À elle, donc, de payer tous les frais de la vie quotidienne : nourriture, logement, mais également piscine, baskets… Un sacré budget. Alors, elle se renseigne et découvre ces cinq lettres : Secal, pour Service des créances alimentaires. L’organisme public s’occupe d’aller chercher l’argent dû, mais également d’octroyer des avances sur ce qu’elle n’a pas perçu. Ce qui signifie que même si le papa n’est pas solvable, Pauline reçoit tout de même régulièrement un versement.

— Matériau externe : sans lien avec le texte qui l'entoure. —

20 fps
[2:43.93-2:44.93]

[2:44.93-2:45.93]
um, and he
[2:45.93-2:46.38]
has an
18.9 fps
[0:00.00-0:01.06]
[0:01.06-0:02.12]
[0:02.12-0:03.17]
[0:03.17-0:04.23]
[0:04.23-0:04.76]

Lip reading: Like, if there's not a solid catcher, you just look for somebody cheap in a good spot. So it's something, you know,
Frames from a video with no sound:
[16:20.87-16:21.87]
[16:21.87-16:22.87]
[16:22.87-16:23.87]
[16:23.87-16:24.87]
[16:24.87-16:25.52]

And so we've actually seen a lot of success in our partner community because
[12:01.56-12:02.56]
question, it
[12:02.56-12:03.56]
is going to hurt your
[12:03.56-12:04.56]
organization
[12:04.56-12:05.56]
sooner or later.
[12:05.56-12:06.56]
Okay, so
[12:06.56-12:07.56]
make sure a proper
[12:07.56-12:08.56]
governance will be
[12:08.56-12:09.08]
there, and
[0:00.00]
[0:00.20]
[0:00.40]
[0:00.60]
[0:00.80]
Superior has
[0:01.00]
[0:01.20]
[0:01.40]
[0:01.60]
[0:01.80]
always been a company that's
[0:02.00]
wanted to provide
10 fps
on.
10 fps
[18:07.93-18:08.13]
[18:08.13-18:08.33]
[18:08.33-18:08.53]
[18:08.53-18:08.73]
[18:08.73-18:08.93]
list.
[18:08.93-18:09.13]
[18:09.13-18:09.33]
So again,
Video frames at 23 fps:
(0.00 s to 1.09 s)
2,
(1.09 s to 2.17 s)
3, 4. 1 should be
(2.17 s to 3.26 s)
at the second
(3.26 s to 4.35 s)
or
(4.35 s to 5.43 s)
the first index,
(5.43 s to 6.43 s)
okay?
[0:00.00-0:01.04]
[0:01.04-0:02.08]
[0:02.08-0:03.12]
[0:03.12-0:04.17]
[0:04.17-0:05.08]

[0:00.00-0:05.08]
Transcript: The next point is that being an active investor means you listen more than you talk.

« En plus de ces mensualités, mon ex-mari a des dettes vis-à-vis de moi que le Secal fait en sorte de récupérer. Ce sont des sommes qui ne vont pas m’être données avant la fin de la procédure. C’est très compliqué, car c’est une personne qui a lâché son emploi et qui fait en sorte de ne plus être solvable. Donc, je ne sais pas très bien comment ils vont faire, mais, au moins, je sais que quelqu’un s’en occupe. Ils se battent pour moi. C’est agréable et ça soulage de ne pas avoir cette charge. »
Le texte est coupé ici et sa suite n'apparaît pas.